Stretto da nuove insistenze, e suggestioni, Monti raccontò il fatto della mina in tutta la parte che lo riguardava, tacendo assolutamente quanto avevano operato i suoi compagni, guardandosi bene dal pronunziare il loro nome.
Per tal modo il giudice non era soddisfatto del tutto, e mentre con premura dettava al cancelliere tutti i dettagli che potevano aggravare la posizione del Monti, dimostrava poi con un torcimento di bocca il malcontento che gli cagionavano le reticenze del medesimo confesso.
—Male, male, figliuolo! disse finalmente. Voi non volete salvare nè l'anima nè il corpo; non volete dir tutto!
—Io ho detto tutto, e ora condannatemi, se volete, disse Giuseppe
Monti in atto di suprema rassegnazione.
—Ma voi aveste dei compagni nella esecuzione del nero misfatto, e di questi non avete parlato. Perchè la vostra confessione possa ritenersi piena ed intera, voi dovete accennare alla giustizia i nomi di tutti quanti i vostri complici, coadjutori, mandanti, correi e fautori.
—Signor giudice, proruppe Monti passando dall'umiliazione allo sdegno, io posso confessare le mie azioni, ma non quelle degli altri. Se così facessi, io mi renderei un vil delatore!

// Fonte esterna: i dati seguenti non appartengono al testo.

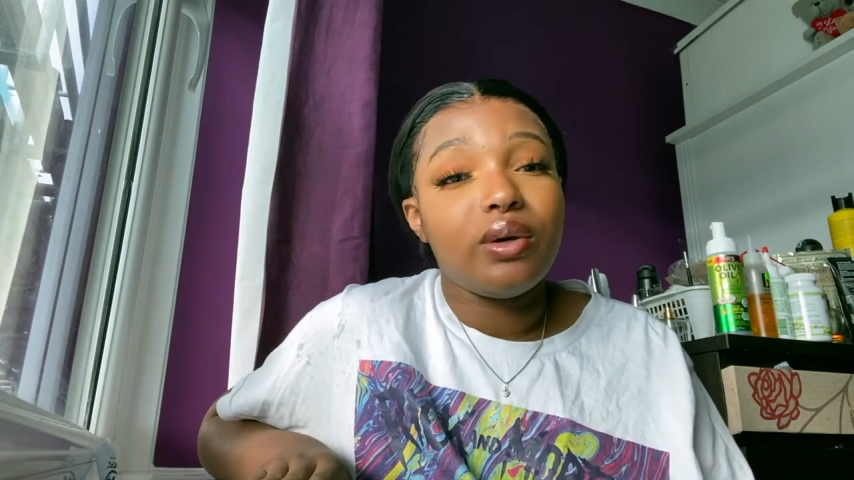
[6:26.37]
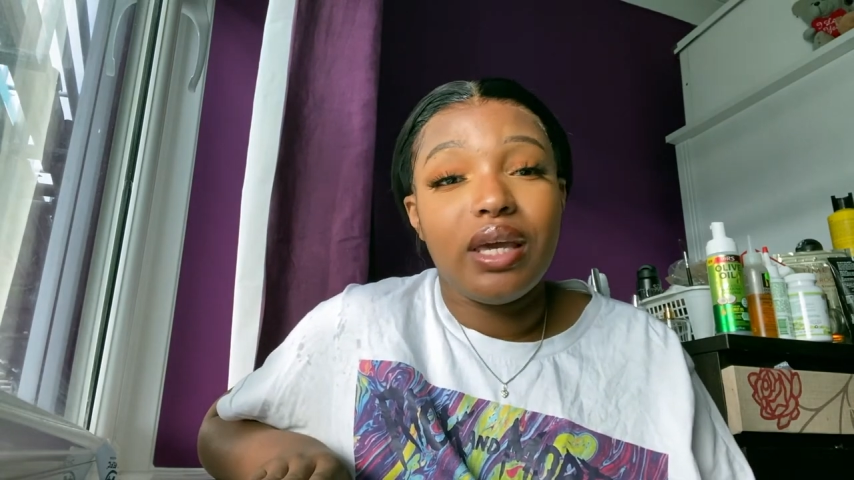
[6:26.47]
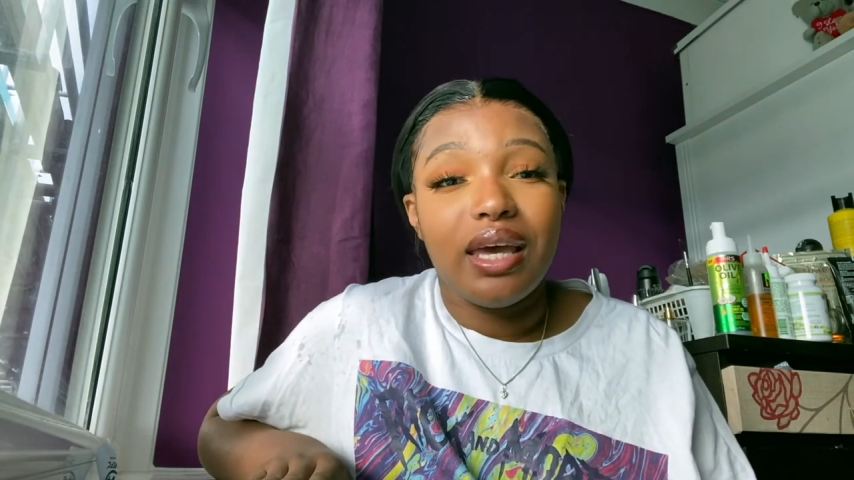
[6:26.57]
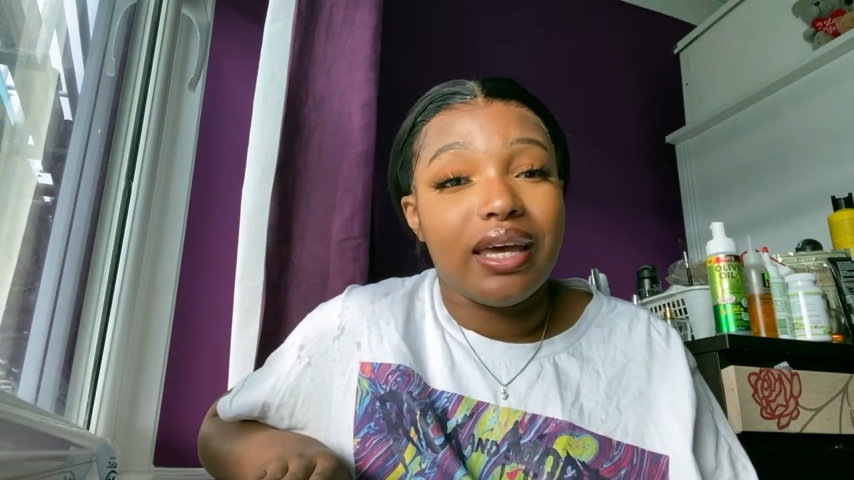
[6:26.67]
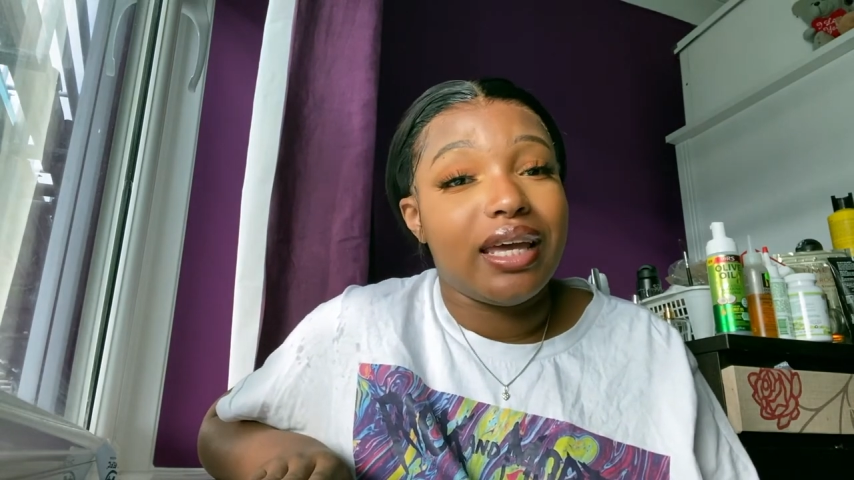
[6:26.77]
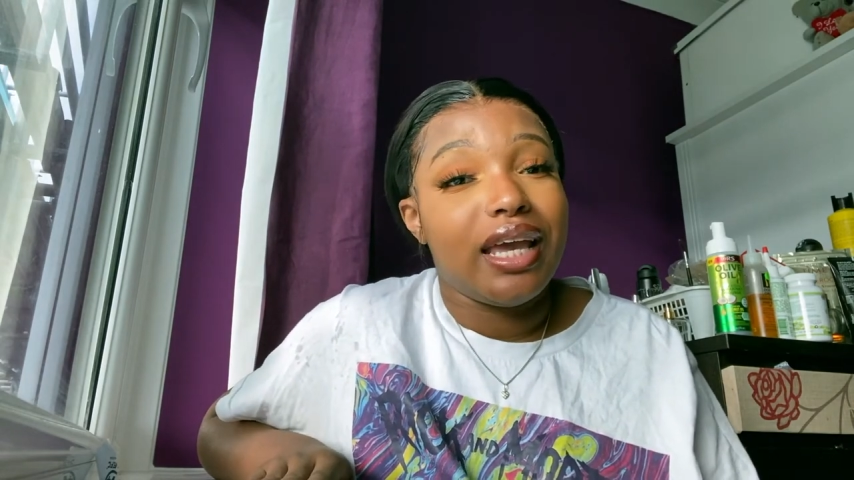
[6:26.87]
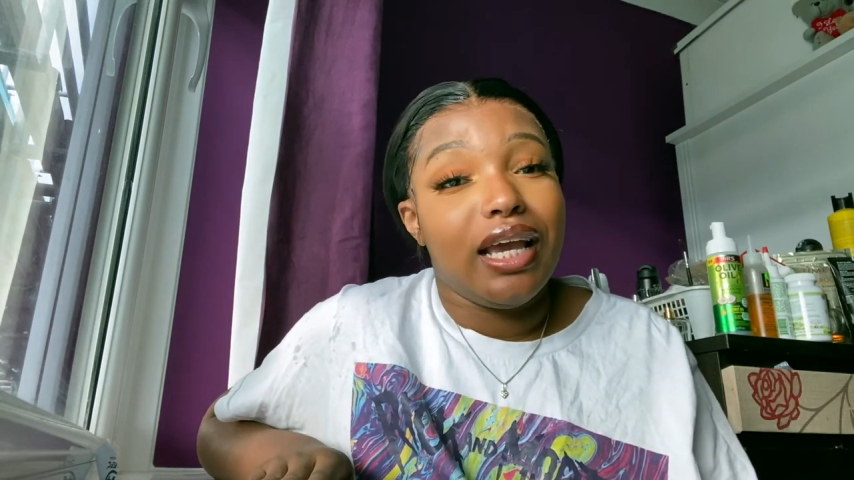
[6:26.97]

yeah,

—Ma io vi prevengo, figlio caro, che la vostra confessione non può valer nulla, proprio nulla, vedete, se non è piena ed intera; e, come vi ho detto, non può chiamarsi tale se non dite anche i nomi dei vostri compagni.
—Questi io non li dirò mai.
—In tal caso, me ne duole nel cuore, ma voi rimanete esposto a tutto il rigore della legge. Pensate alla moglie e ai figli!
—No! esclamò Monti; l'amore che io porto ai figli e alla moglie non mi farà mai diventare una spia! Morirò sul patibolo, se occorre, ma non mi farò mai il denunciatore de' miei fratelli.